Aslında tüm reform sürecini baştan ayıplı hale getiren birkaç hususa yakından bakılabilse belki çözümde doğru yerde aranacak. Birincisi reform paketinin açıklandığı, tam da AİHM’nin ihlal başvurusunu görüşeceği günlerde, Figen Yüksekdağ ve Selahattin Demirtaş, aylardır tutuklu olarak yargılandıkları ancak salıverildikleri suçlardan dolayı başka bir mahkemece tutuklandılar. Bu uygulamayı usul hukukunun çok ağır ihlalinden daha vahim kılan Cumhurbaşkanının “… bu işin sonuna kadar takipçisi olacağız. Bunları bırakamayız. Eğer biz bırakırsak ebedi alemde şehitlerimiz bize bunun hesabını sorar” dedi. “Bırakamayız” dehşet verici bir itiraf iken “şehitlere” atfedilen “aşkın/metafizik referans” tüm yazılı kuralları hükümsüz kılan bir nitelik taşıyor.

İkincisi: reformun daha içeriği netleşmeden destekçisi olan TBB başkanı Feyzioğlu’nun açıklaması. Yargı reformu ile hava savunma sitemine olan ihtiyaç arasında bağ olduğunu açıklamış başkan. Demiş ki; “Avrupa toplumlarına maalesef Türkiye’den de gelen birtakım yanlış sinyallerle ülkemizin ‘hukuk devleti olmaktan tamamen çıktığı, diktatörlüğe dönüştüğü’ algısı var. … Demek ki bu yargıyı kıracak en güçlü anahtar, yapacağımız yargı reformuyla olacak.

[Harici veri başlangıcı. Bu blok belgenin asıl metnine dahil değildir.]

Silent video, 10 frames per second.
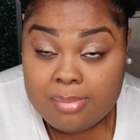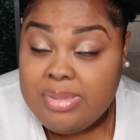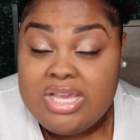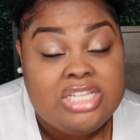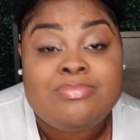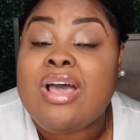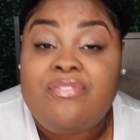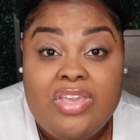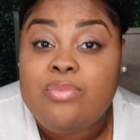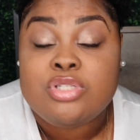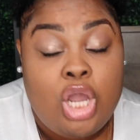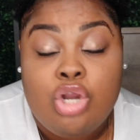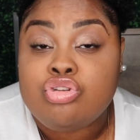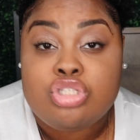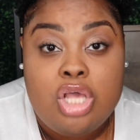because my feet was
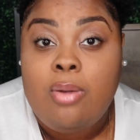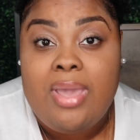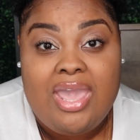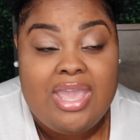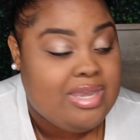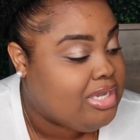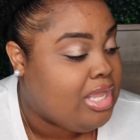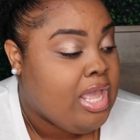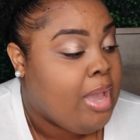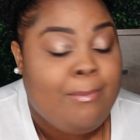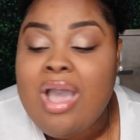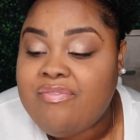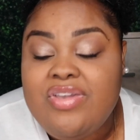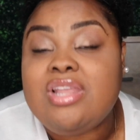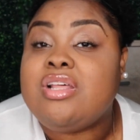hurting so bad. My
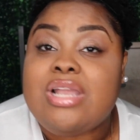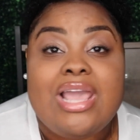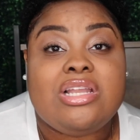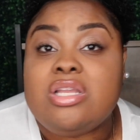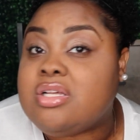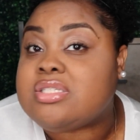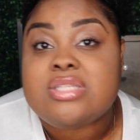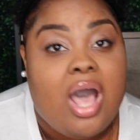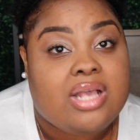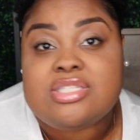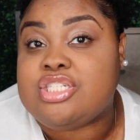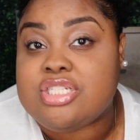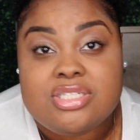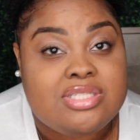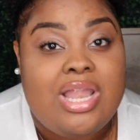feet look like little
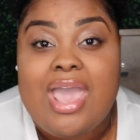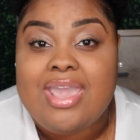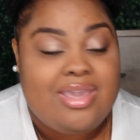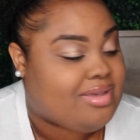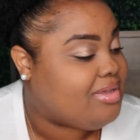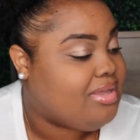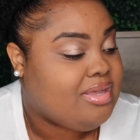sausages. Like,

Türkiye’nin S-400’lerdeki haklılığını, ABD’nin F-35’lerdeki haksızlığını ABD ve Avrupa kamuoyuna anlatmak istiyorsak Türkiye’nin hukuk devleti olduğunun imzasını attığımız bu reform sürecinin bir an önce kanunlaşmaya başlaması lazım.”

Üçüncüsü Erdoğan’ın strateji belgesini açıkladığı konuşma: “Yargı reformu belgesi içerdiği birçok amaç ve hedefle hem vatandaşlarımızın sisteme duydukları güveni artıracak hem de daha öngörülebilir bir yatırım ortamının oluşmasına yardımcı olacaktır.”

Sadece bu üç örnek bile bu paketin amacının ileri sürülen hedefler değil, hazırlayanlar ve destekleyenlerin çok sevdikleri sözlerle bir algı yaratmak olduğunu ortaya koyuyor. Nitekim en büyük desteği veren TBB başkanının çok önemsediği avukatlara yeşil pasaport düzenlemesi söz verildiği gibi çıkmadı. Diğer kamu görevlilerine “Verilir” diye bağlayıcı bir düzenleme varken, avukatlara “verilebilir” deniliyor. Gene tutuklamada süre azaltıldı diye propaganda ediliyorken yapılan sadece soruşturma aşamasındaki tutuklamaya bir süre sınırı getirmek. Toplam süre aynı. Tam bir algı oyunu!

Çözüm, iktidarın belirlediği sınırlar içerisinde siyaset yapma ve çözüm arama anlayışını terk ederek bulunabilir. İhtiyacımız kozmetik reformlar değil köklü dönüşümlerdir. Hatırlatalım: idare-i maslahatçılar esaslı devrim yapamazlar!